Lenin: Heroic Visionary Or Cruel Tyrant?

Was he the “good” predecessor of the mass-murdering Stalin, or should Lenin himself be regarded as a brutal dictator?

Vladimir Lenin


Lenin was the founder of the Soviet Union, a nation now notorious for its crushing of personal freedoms, and the countless killings which took place under Stalin. But how much should Lenin himself be blamed for all of this? The answer is less obvious than some vehemently anti-Communist critics might think.

Let's consider Lenin, the man. The sheer authenticity of his passion cannot be doubted by anyone. He did not cynically exploit the Russian situation of 1917 to satisfy his lust for power. The revolution, which overthrew the Tsar and later installed the Communist regime, was not just a path to leadership for leadership's sake. Whatever anyone thinks of Lenin, we cannot deny his sincerity. He genuinely believed that Russia could achieve a Communist utopia, and that he would be the first step in the salvation of the nation.

As the great philosopher Bertrand Russell put it, Lenin had "unwavering faith - religious faith in the Marxian gospel". And, unlike pretty much any dictator you can think of, Lenin had humble, almost monastic tastes. Instead of living in the lap of luxury, he remained single-minded about his mission. As noted historian Richard Pipes says, Lenin was "exceedingly modest in his personal wants", and had "an austere, almost ascetic, style of life".

This is relevant, because it gives us an idea of his mindset and integrity. Yes, he could be a strong, ruthless leader when it came to it. But everything he did was genuinely in the service of what he believed to be the greater good. The sadism, paranoia and bigotry we associated with the likes of Hitler, Stalin and Pol Pot were absent.

Speaking of his ruthlessness... Yes, Lenin unleashed violence against his enemies. But bear in mind, these were years of civil war and massive instability. As writer Gary Younge says, Lenin is now criticised for "dictatorial tendencies as though he were ruling an established democracy in peacetime rather than a ravaged nation emerging from autocracy, at war first with itself and then with foreign powers."

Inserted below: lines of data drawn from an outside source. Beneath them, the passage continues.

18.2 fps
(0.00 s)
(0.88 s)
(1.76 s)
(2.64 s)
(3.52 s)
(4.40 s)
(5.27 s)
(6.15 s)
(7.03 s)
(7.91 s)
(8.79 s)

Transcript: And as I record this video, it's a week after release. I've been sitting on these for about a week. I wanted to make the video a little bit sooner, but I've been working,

And here's another key point in Lenin's defence. In his dying days, Lenin recognised the danger of Stalin, and tried to stop his rise to power. He wrote a now-famous testament, in which he lambasted "Comrade Stalin" for having "unlimited authority concentrated in his hands, and I am not sure whether he will always be capable of using that authority with sufficient caution."

Lenin was, of course, more right than he could have known. Stalin, whom Lenin also described as "coarse" and "intolerable" would indeed go onto betray the ideals of the revolution, and victimise his own people. That was a terrible crime, but not one which we can lay at the feet of Lenin.

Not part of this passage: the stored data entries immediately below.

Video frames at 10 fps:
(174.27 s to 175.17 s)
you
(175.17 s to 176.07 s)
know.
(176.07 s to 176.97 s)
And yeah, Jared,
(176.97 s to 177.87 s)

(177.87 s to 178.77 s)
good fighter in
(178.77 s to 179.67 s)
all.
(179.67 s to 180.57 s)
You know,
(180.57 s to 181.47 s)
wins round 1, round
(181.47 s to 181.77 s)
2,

Stalin was bad. But here's the ugly truth: Lenin was the same. There could not have been a Stalin without Lenin, and not just because the latter was the founder of the USSR. No: Lenin erected the very apparatus of the police state, and simply passed the baton of brutality to Stalin.

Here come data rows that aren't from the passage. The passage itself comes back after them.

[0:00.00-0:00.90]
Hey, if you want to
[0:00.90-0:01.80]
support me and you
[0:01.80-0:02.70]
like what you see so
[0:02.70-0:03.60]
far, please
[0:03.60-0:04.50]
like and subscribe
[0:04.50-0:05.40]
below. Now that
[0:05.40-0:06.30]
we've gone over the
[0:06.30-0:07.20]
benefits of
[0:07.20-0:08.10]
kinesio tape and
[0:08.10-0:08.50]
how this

Let's consider the words of James Ryan, author of Lenin's Terror: The Ideological Origins of Early Soviet State Violence. Lenin, says Ryan, was "the first and most significant Marxist theorist to dramatically elevate the role of violence as revolutionary instrument". Under Lenin's rule, there were 28,000 executions EVERY YEAR. Consider that number for a moment.

As Richard Pipes says, Lenin had such "utter disregard for human life, except where his own family and closest associates were concerned." It was Lenin who instigated the "Red Terror", which saw widespread arrests and executions throughout the land. The aim of the Terror was described by one of Lenin's foot soldiers as being to "kill our enemies in scores of hundreds... For the blood of Lenin... let there be floods of blood of the bourgeoisie - more blood, as much as possible."

Lenin ordered the creation of the Cheka, the secret police organisation which was a model for Hitler's Gestapo. The Cheka were responsible for unspeakable cruelties - their methods included crowning victims with barbed wire, stoning them to death, dunking people in boiling water, and scalping them. Orlando Figes, author of A People's Tragedy, sums their violence up as "matched only by the Spanish Inquisition."

Lenin himself explicitly and proudly declared that "terror" was their aim. Anyone questioning the revolution was fair game. He called for striking workers to be "executed in large numbers", and sent a notorious telegram ordering the public hanging of peasants, to set an example to others.

Let there be no ambiguity: Lenin may not have had the tacky tastes of a typical dictator, but he most assuredly had the cruelty and bloodlust. The only reason he is not more widely despised is that he died at a relatively young age. If he hadn't, we wouldn't now be slamming Stalin. Because Lenin would have become Stalin.